> **Your assignment**
Apart from the pictures, every line below is to be set down exactly.
===== Supplied material =====
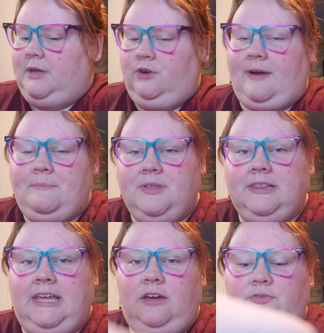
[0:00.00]
grab the
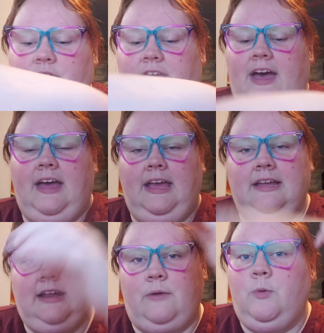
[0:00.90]
link for that
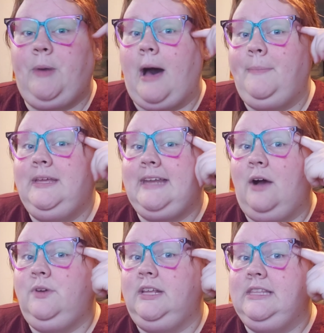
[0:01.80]
and I will pop it
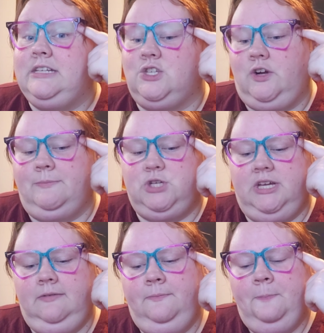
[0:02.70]
down in the
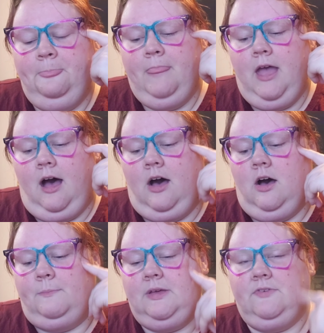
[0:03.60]
description
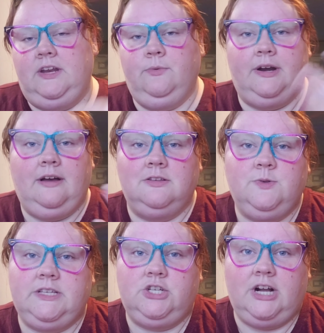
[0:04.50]
if anyone else
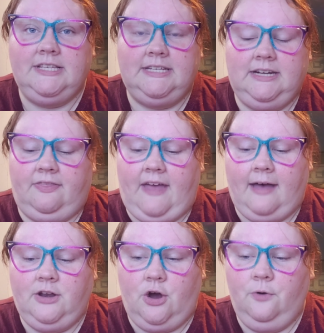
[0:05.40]
was interested in
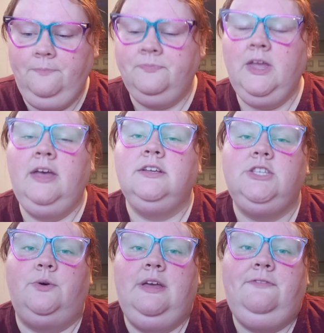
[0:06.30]
that gnome.
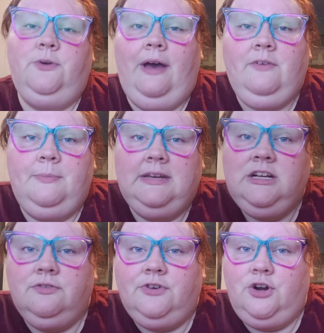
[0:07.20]
So if you haven't been
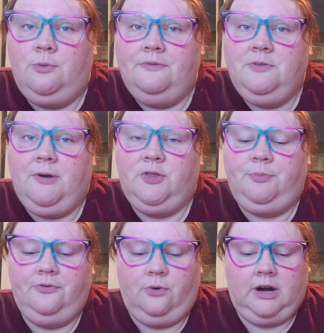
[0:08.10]
here for Gnome of the
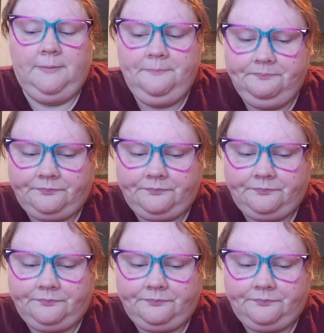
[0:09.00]
Month before,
=====
> **Result below**
[0:00.00]
grab the
[0:00.90]
link for that
[0:01.80]
and I will pop it
[0:02.70]
down in the
[0:03.60]
description
[0:04.50]
if anyone else
[0:05.40]
was interested in
[0:06.30]
that gnome.
[0:07.20]
So if you haven't been
[0:08.10]
here for Gnome of the
[0:09.00]
Month before,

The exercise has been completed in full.